WHAT YOU SHOULD DO:
Transcribe the listing below in its entirety.

━━━━━━━━

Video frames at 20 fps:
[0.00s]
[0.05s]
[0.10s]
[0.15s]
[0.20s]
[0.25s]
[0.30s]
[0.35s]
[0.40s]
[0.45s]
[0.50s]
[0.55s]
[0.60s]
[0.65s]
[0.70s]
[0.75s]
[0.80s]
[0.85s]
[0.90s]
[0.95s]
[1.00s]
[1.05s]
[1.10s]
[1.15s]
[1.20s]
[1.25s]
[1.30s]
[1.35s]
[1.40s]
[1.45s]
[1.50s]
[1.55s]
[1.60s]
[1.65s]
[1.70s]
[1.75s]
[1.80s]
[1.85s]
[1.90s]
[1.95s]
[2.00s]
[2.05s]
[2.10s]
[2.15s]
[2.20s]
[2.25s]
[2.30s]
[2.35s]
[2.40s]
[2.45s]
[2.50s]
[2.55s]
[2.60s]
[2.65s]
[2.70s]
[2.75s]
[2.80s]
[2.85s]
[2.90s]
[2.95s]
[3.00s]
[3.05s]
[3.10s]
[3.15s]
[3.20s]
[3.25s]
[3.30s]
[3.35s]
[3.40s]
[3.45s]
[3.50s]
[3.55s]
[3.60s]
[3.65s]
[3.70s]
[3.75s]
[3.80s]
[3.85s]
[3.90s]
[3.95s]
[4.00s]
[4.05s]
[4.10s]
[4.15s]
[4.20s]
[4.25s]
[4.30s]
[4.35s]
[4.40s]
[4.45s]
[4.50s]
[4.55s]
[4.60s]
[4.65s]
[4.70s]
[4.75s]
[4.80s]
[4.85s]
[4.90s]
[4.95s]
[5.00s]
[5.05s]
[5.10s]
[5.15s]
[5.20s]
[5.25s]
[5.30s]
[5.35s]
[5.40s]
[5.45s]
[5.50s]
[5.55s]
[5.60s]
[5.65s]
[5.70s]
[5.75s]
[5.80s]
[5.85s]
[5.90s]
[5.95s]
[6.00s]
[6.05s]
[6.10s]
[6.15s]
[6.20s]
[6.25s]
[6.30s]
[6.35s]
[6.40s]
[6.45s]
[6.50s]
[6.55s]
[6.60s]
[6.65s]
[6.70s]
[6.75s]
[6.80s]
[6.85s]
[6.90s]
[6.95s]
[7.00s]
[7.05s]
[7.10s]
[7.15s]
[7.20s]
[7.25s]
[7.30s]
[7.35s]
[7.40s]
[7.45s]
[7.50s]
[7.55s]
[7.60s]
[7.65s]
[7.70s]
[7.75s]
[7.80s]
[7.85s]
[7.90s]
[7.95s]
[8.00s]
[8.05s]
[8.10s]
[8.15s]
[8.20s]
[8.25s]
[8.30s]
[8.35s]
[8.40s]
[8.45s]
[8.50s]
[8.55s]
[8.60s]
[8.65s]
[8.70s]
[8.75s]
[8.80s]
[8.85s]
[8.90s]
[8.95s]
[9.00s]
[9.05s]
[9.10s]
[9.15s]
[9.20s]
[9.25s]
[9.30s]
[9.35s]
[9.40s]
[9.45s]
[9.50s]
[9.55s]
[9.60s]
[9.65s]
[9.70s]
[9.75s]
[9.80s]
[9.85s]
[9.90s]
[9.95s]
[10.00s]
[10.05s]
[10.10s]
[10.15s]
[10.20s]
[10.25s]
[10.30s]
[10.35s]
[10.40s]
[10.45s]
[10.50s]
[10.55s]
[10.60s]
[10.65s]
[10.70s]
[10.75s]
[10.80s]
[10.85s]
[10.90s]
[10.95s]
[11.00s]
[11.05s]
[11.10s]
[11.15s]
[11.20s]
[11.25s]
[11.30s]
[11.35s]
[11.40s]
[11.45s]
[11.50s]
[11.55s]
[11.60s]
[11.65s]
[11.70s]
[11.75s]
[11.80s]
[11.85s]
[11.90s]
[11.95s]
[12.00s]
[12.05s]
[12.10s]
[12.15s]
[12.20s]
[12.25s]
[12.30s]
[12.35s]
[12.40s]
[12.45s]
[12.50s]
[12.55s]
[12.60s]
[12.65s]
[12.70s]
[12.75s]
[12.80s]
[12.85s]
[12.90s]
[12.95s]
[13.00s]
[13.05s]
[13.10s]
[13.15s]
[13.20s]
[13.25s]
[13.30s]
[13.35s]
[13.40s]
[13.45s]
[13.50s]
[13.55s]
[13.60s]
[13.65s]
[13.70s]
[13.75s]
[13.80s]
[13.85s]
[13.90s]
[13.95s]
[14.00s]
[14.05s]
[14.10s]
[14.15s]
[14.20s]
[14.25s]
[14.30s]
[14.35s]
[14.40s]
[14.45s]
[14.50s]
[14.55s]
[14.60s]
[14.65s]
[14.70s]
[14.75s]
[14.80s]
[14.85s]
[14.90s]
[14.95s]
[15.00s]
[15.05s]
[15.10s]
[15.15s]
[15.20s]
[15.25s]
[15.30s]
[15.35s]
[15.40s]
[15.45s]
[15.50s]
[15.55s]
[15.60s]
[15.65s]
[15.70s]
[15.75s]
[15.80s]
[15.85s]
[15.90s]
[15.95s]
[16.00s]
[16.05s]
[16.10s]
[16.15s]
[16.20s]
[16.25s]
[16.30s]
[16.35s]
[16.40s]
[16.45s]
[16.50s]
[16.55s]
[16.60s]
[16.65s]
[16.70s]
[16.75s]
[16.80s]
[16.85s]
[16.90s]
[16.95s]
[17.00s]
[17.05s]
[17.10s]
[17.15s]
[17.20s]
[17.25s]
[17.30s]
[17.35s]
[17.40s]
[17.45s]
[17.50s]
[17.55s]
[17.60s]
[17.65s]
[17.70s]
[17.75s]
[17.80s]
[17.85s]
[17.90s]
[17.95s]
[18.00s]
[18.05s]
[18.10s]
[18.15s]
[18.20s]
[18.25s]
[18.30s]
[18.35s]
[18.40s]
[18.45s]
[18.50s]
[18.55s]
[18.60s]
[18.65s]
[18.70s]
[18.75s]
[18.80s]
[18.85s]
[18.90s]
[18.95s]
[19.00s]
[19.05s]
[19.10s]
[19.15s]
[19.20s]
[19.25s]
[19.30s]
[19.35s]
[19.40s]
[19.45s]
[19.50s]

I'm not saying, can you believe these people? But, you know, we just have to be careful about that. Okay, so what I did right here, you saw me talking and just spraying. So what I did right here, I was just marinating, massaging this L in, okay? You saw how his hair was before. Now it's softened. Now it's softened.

━━━━━━━━

WRITTEN RESPONSE:
Video frames at 20 fps:
[0.00s]
[0.05s]
[0.10s]
[0.15s]
[0.20s]
[0.25s]
[0.30s]
[0.35s]
[0.40s]
[0.45s]
[0.50s]
[0.55s]
[0.60s]
[0.65s]
[0.70s]
[0.75s]
[0.80s]
[0.85s]
[0.90s]
[0.95s]
[1.00s]
[1.05s]
[1.10s]
[1.15s]
[1.20s]
[1.25s]
[1.30s]
[1.35s]
[1.40s]
[1.45s]
[1.50s]
[1.55s]
[1.60s]
[1.65s]
[1.70s]
[1.75s]
[1.80s]
[1.85s]
[1.90s]
[1.95s]
[2.00s]
[2.05s]
[2.10s]
[2.15s]
[2.20s]
[2.25s]
[2.30s]
[2.35s]
[2.40s]
[2.45s]
[2.50s]
[2.55s]
[2.60s]
[2.65s]
[2.70s]
[2.75s]
[2.80s]
[2.85s]
[2.90s]
[2.95s]
[3.00s]
[3.05s]
[3.10s]
[3.15s]
[3.20s]
[3.25s]
[3.30s]
[3.35s]
[3.40s]
[3.45s]
[3.50s]
[3.55s]
[3.60s]
[3.65s]
[3.70s]
[3.75s]
[3.80s]
[3.85s]
[3.90s]
[3.95s]
[4.00s]
[4.05s]
[4.10s]
[4.15s]
[4.20s]
[4.25s]
[4.30s]
[4.35s]
[4.40s]
[4.45s]
[4.50s]
[4.55s]
[4.60s]
[4.65s]
[4.70s]
[4.75s]
[4.80s]
[4.85s]
[4.90s]
[4.95s]
[5.00s]
[5.05s]
[5.10s]
[5.15s]
[5.20s]
[5.25s]
[5.30s]
[5.35s]
[5.40s]
[5.45s]
[5.50s]
[5.55s]
[5.60s]
[5.65s]
[5.70s]
[5.75s]
[5.80s]
[5.85s]
[5.90s]
[5.95s]
[6.00s]
[6.05s]
[6.10s]
[6.15s]
[6.20s]
[6.25s]
[6.30s]
[6.35s]
[6.40s]
[6.45s]
[6.50s]
[6.55s]
[6.60s]
[6.65s]
[6.70s]
[6.75s]
[6.80s]
[6.85s]
[6.90s]
[6.95s]
[7.00s]
[7.05s]
[7.10s]
[7.15s]
[7.20s]
[7.25s]
[7.30s]
[7.35s]
[7.40s]
[7.45s]
[7.50s]
[7.55s]
[7.60s]
[7.65s]
[7.70s]
[7.75s]
[7.80s]
[7.85s]
[7.90s]
[7.95s]
[8.00s]
[8.05s]
[8.10s]
[8.15s]
[8.20s]
[8.25s]
[8.30s]
[8.35s]
[8.40s]
[8.45s]
[8.50s]
[8.55s]
[8.60s]
[8.65s]
[8.70s]
[8.75s]
[8.80s]
[8.85s]
[8.90s]
[8.95s]
[9.00s]
[9.05s]
[9.10s]
[9.15s]
[9.20s]
[9.25s]
[9.30s]
[9.35s]
[9.40s]
[9.45s]
[9.50s]
[9.55s]
[9.60s]
[9.65s]
[9.70s]
[9.75s]
[9.80s]
[9.85s]
[9.90s]
[9.95s]
[10.00s]
[10.05s]
[10.10s]
[10.15s]
[10.20s]
[10.25s]
[10.30s]
[10.35s]
[10.40s]
[10.45s]
[10.50s]
[10.55s]
[10.60s]
[10.65s]
[10.70s]
[10.75s]
[10.80s]
[10.85s]
[10.90s]
[10.95s]
[11.00s]
[11.05s]
[11.10s]
[11.15s]
[11.20s]
[11.25s]
[11.30s]
[11.35s]
[11.40s]
[11.45s]
[11.50s]
[11.55s]
[11.60s]
[11.65s]
[11.70s]
[11.75s]
[11.80s]
[11.85s]
[11.90s]
[11.95s]
[12.00s]
[12.05s]
[12.10s]
[12.15s]
[12.20s]
[12.25s]
[12.30s]
[12.35s]
[12.40s]
[12.45s]
[12.50s]
[12.55s]
[12.60s]
[12.65s]
[12.70s]
[12.75s]
[12.80s]
[12.85s]
[12.90s]
[12.95s]
[13.00s]
[13.05s]
[13.10s]
[13.15s]
[13.20s]
[13.25s]
[13.30s]
[13.35s]
[13.40s]
[13.45s]
[13.50s]
[13.55s]
[13.60s]
[13.65s]
[13.70s]
[13.75s]
[13.80s]
[13.85s]
[13.90s]
[13.95s]
[14.00s]
[14.05s]
[14.10s]
[14.15s]
[14.20s]
[14.25s]
[14.30s]
[14.35s]
[14.40s]
[14.45s]
[14.50s]
[14.55s]
[14.60s]
[14.65s]
[14.70s]
[14.75s]
[14.80s]
[14.85s]
[14.90s]
[14.95s]
[15.00s]
[15.05s]
[15.10s]
[15.15s]
[15.20s]
[15.25s]
[15.30s]
[15.35s]
[15.40s]
[15.45s]
[15.50s]
[15.55s]
[15.60s]
[15.65s]
[15.70s]
[15.75s]
[15.80s]
[15.85s]
[15.90s]
[15.95s]
[16.00s]
[16.05s]
[16.10s]
[16.15s]
[16.20s]
[16.25s]
[16.30s]
[16.35s]
[16.40s]
[16.45s]
[16.50s]
[16.55s]
[16.60s]
[16.65s]
[16.70s]
[16.75s]
[16.80s]
[16.85s]
[16.90s]
[16.95s]
[17.00s]
[17.05s]
[17.10s]
[17.15s]
[17.20s]
[17.25s]
[17.30s]
[17.35s]
[17.40s]
[17.45s]
[17.50s]
[17.55s]
[17.60s]
[17.65s]
[17.70s]
[17.75s]
[17.80s]
[17.85s]
[17.90s]
[17.95s]
[18.00s]
[18.05s]
[18.10s]
[18.15s]
[18.20s]
[18.25s]
[18.30s]
[18.35s]
[18.40s]
[18.45s]
[18.50s]
[18.55s]
[18.60s]
[18.65s]
[18.70s]
[18.75s]
[18.80s]
[18.85s]
[18.90s]
[18.95s]
[19.00s]
[19.05s]
[19.10s]
[19.15s]
[19.20s]
[19.25s]
[19.30s]
[19.35s]
[19.40s]
[19.45s]
[19.50s]

I'm not saying, can you believe these people? But, you know, we just have to be careful about that. Okay, so what I did right here, you saw me talking and just spraying. So what I did right here, I was just marinating, massaging this L in, okay? You saw how his hair was before. Now it's softened. Now it's softened.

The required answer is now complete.